Gloire au Seigneur, Éd. du Seuil, sous la direction du P. Geoffroy.

« Ce recueil groupe quarante-quatre chants pour la messe et la journée chrétienne, prélude d'un répertoire plus complet. Il constitue un ensemble assez nouveau et d'une valeur incontestable. « Il voudrait répondre au besoin qu'éprouvent les chrétiens de s'unir plus étroitement à l'action liturgique et de faire de leur prière une louange digne de Dieu, qu'on puisse chanter sans rougir devant des incroyants, sans mentir vis-à-vis de soi-même. » Idéal que tous poursuivent et que peu réalisent.

 

La presque totalité des textes sont originaux et s'imposent par leur haute tenue littéraire, leur sincérité dans la prière et leur adaptation rythmique soignée (sauf une regrettable exception). On pourrait désirer parfois un peu plus de densité. Citons la première strophe du Credo sur le choral grandiose de Nicolai, dit du Veilleur :

 

            Souverain Seigneur et Père,

            Dont j'ai reçu tout bien sur terre,

            Je crois en toi, je te bénis.

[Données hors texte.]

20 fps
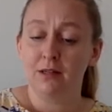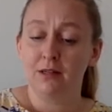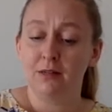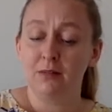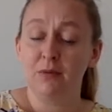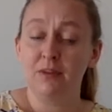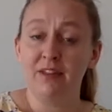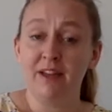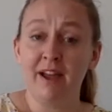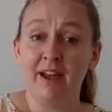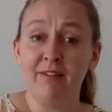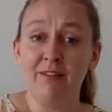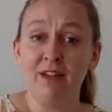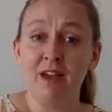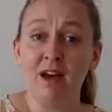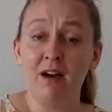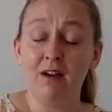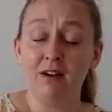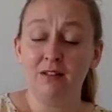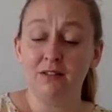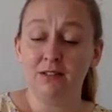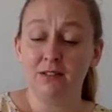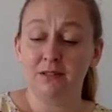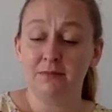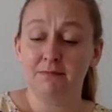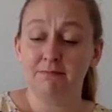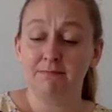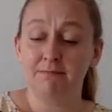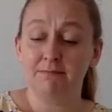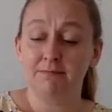With a heavy heart,
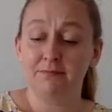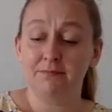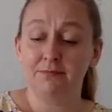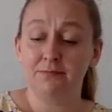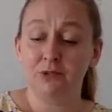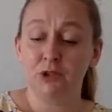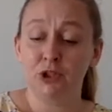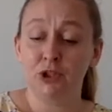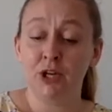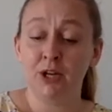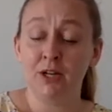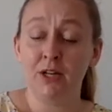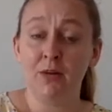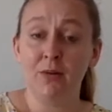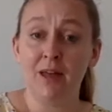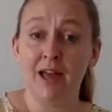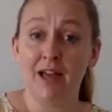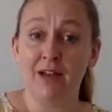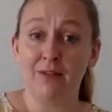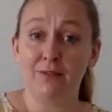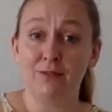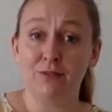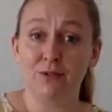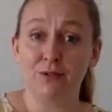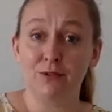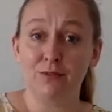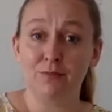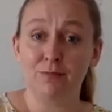Shiloh left.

            En Jésus nous sommes frères,

            La Vierge sainte est notre Mère,

            L'Esprit d'amour nous garde unis.

            Le Verbe s'est fait chair,

            Pour nous il a souffert,

            Puis vers le Père est remonté

            Ressuscité.

            Par lui les cieux nous sont ouverts.

 

On doit toutefois regretter l'absence de chants qui expriment l'acte même du saint Sacrifice : offrande du Christ au Père, au bénéfice de trop nombreux chants d'offertoire. Le choix des mélodies est éclectique : folklore breton ou basque (les plus belles), chorals français, allemands, anglais ; hymnes et antiennes grégoriennes ; cantilènes modernes de genre varié.

 

Dans cet ensemble de qualité, quelques œuvres modernes apparaissent plus ternes et moins populaires. »

(n° 13, 1948, p. 99-100)

 

Cantiques pour l'année liturgique. Paris, Le Seuil, 1950, 48 chants ; 100 fr.

« Depuis l'apparition de « Gloire au Seigneur », qui manifestait la volonté d'introduire dans le cantique français plus de vérité, de sobriété et d'esprit liturgique, nous avons vu paraître de nombreuses oeuvres isolées qui ont prolongé et perfectionné cet effort. Mais aucun ouvrage d'ensemble ne fut comparable à celui qu'un collaborateur de Musique et Liturgie, Jean Bonfils, vient de publier avec la collaboration de Michel Fustier, dans la collection même de « Gloire au Seigneur » sous le titre de Cantiques pour l'année liturgique.

 

Nous louerons d'abord la tenue générale de l'ouvrage qui est d'une qualité littéraire et musicale. Chacune de ces quarante-huit pièces sur la journée chrétienne (6), la messe (8), les sacrements (3), liturgique (20), le sanctoral (10), est également soignée.

 

Les mélodies sont, pour la plupart, empruntées au répertoire des XVIIe et XVIIIe siècles français, mais aussi aux folklores de divers pays. Aucune n'est originale. Toutes sont parfaitement populaires, en construites avec de nombreuses reprises et alternances possibles. Certaines sont des chefs-d'œuvre. L'ensemble présente toutefois une monotonie certaine et plusieurs chants semblent vraiment « dater ». On peut craindre que ceux-là ne restent étrangers à la sensibilité spontanée de nos assemblées chrétiennes. Les textes sont généralement d'inspiration scripturaire. Le style est d'un dépouillement et d'une limpidité admirables. L'absence de et assonances, qui choque violemment au premier contact puis s'atténue à l'usage, accentue parfois une certaine impression de prosaïsme. Mais ce manque à gagner se trouve compensé par un rythme impeccable et organique du texte adapté à la musique, par la vigueur et le naturel de la syntaxe, par que la plénitude du sens, ensemble qui nos antiennes romaines ou les tropaires byzantins. Le sanctoraI est particulièrement original et, dans l'ensemble, réussi. On peut reprocher trop au cycle liturgique, qui est le corps du volume, d'être vu de l'extérieur (de même que la sainte Écriture). Les étapes de l'économie du salut ne s'en dégagent pas assez fortement. Plusieurs cantiques enfin n'échappent pas à un certain esthétisme ésotérique. Mais nous ne cacherons pas notre admiration pour le « cantique de la Toussaint », le « chemin de croix » et tant d'autres. J. GELINEAU, S. J. »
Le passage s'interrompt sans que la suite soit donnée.